| The task |
Exactly the lines from the one containing "[3:58.24-3:59.24]" through the end of the records must be reproduced; leave out all pictures.

(Stored items)
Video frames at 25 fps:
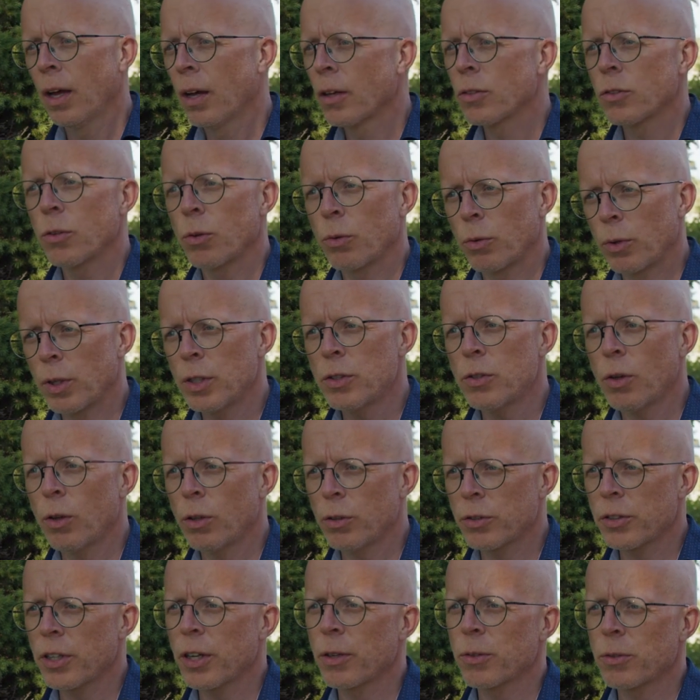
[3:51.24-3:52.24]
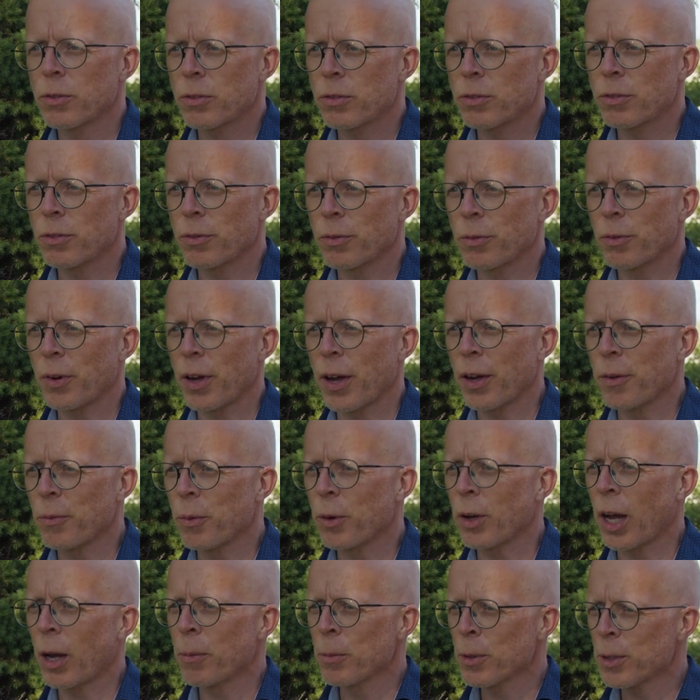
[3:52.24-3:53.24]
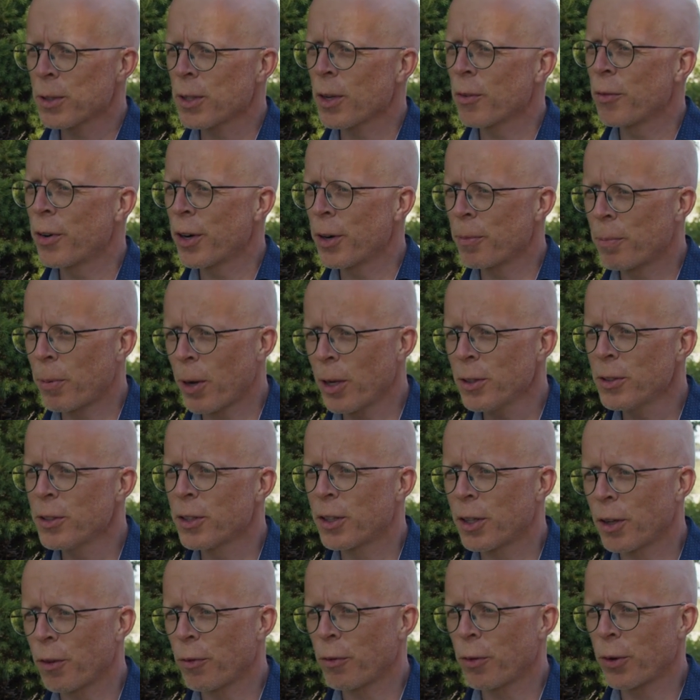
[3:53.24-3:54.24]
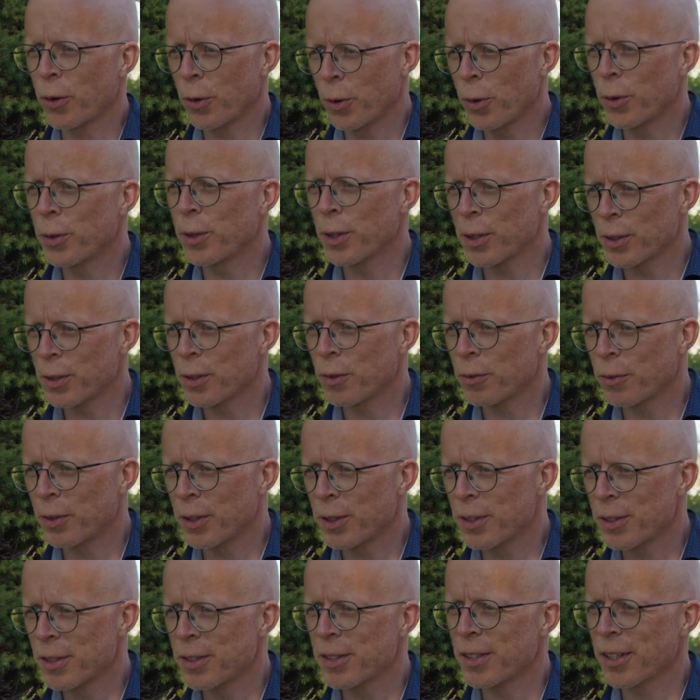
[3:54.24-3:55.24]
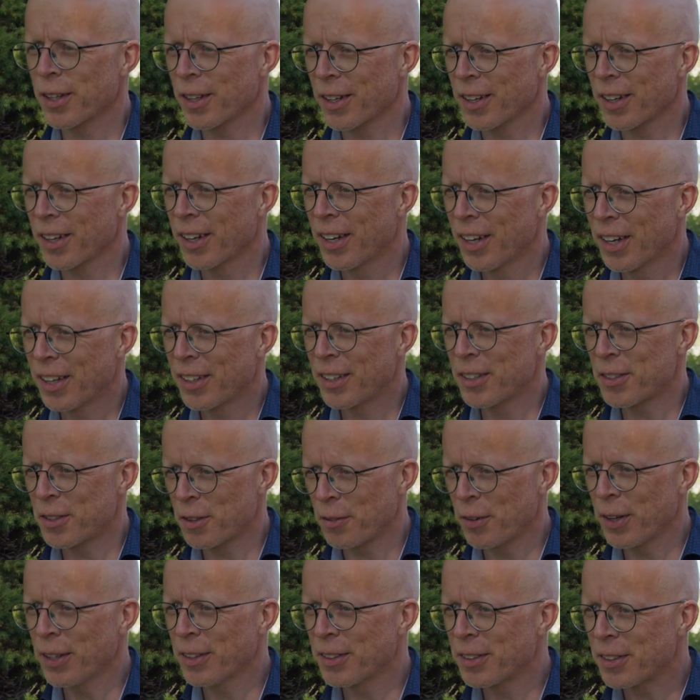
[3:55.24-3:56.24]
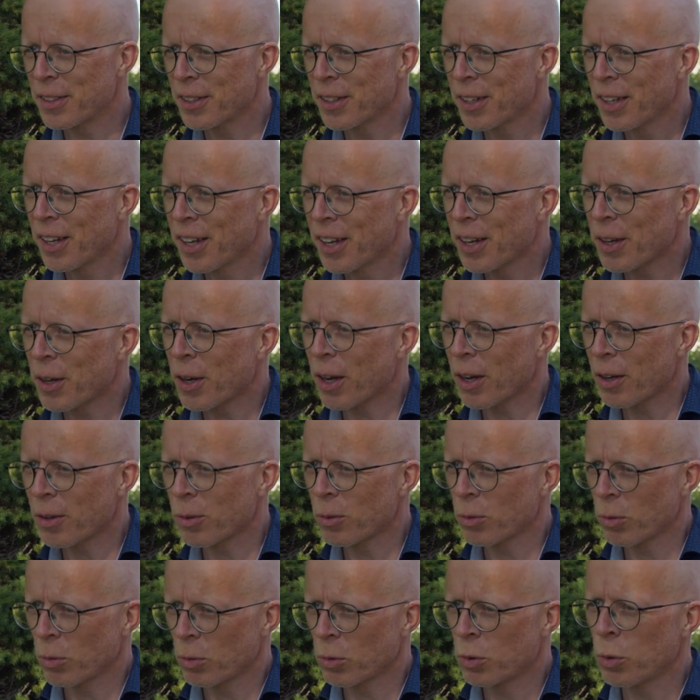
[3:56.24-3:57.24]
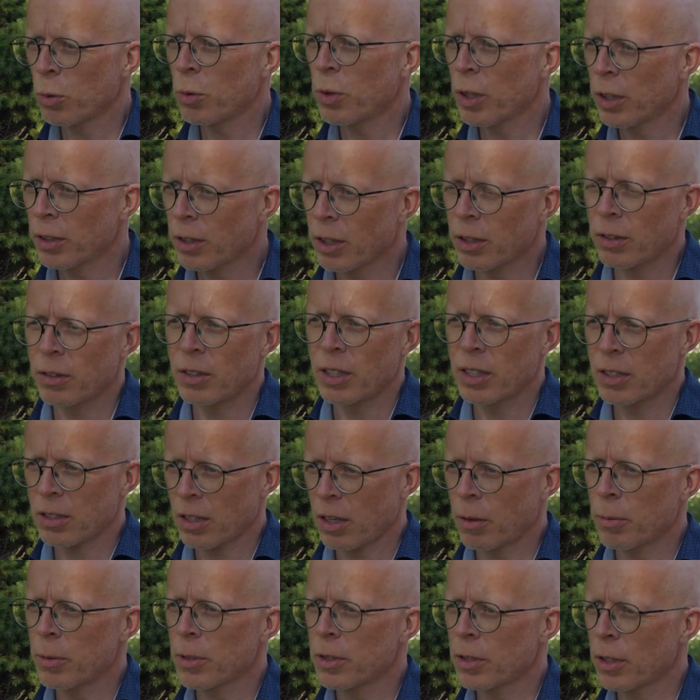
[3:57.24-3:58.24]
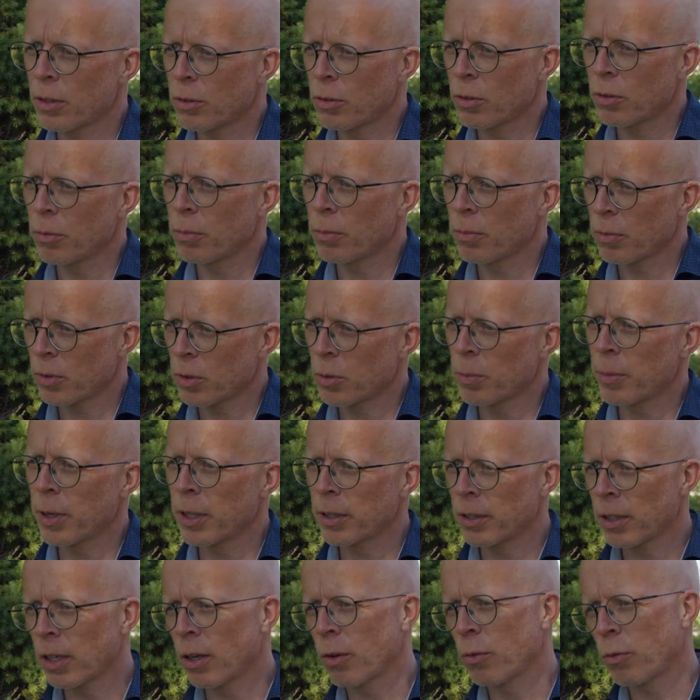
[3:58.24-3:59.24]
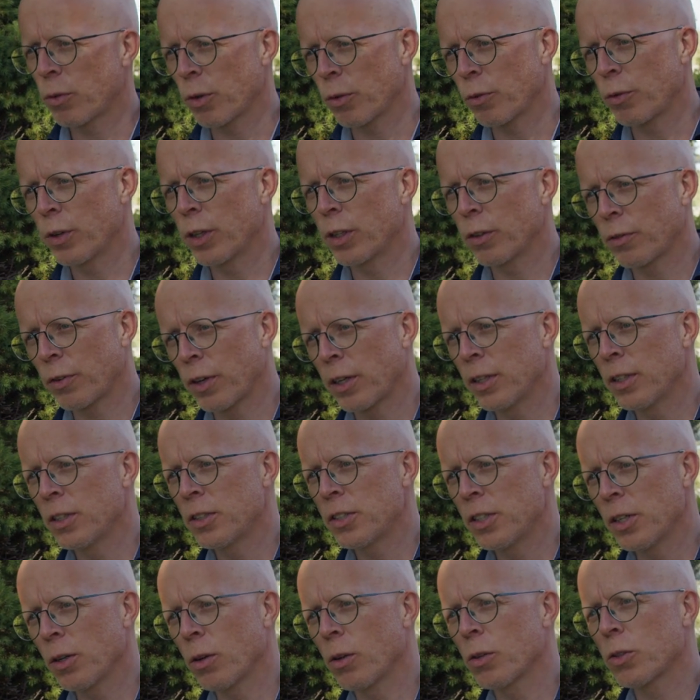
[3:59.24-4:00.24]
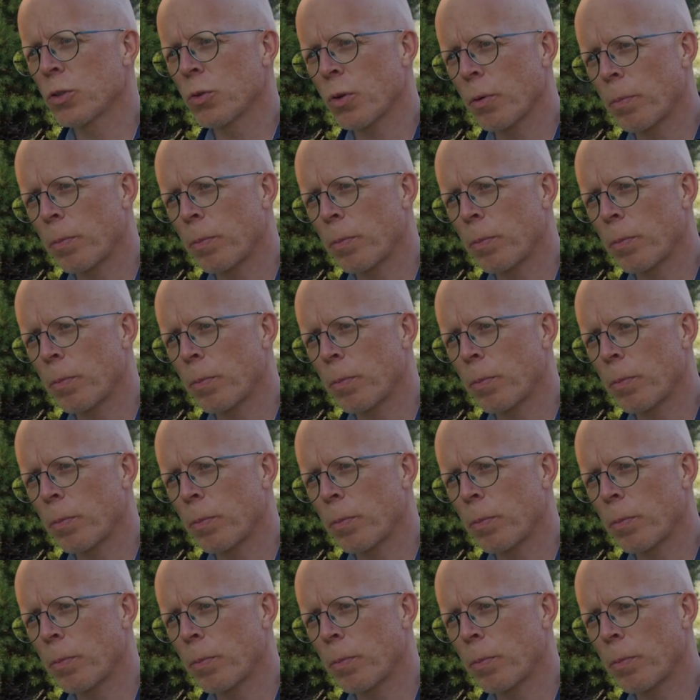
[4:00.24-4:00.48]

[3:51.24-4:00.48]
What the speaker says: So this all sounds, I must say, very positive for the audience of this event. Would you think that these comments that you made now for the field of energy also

| Task result |
[3:58.24-3:59.24]
[3:59.24-4:00.24]
[4:00.24-4:00.48]

[3:51.24-4:00.48]
What the speaker says: So this all sounds, I must say, very positive for the audience of this event. Would you think that these comments that you made now for the field of energy also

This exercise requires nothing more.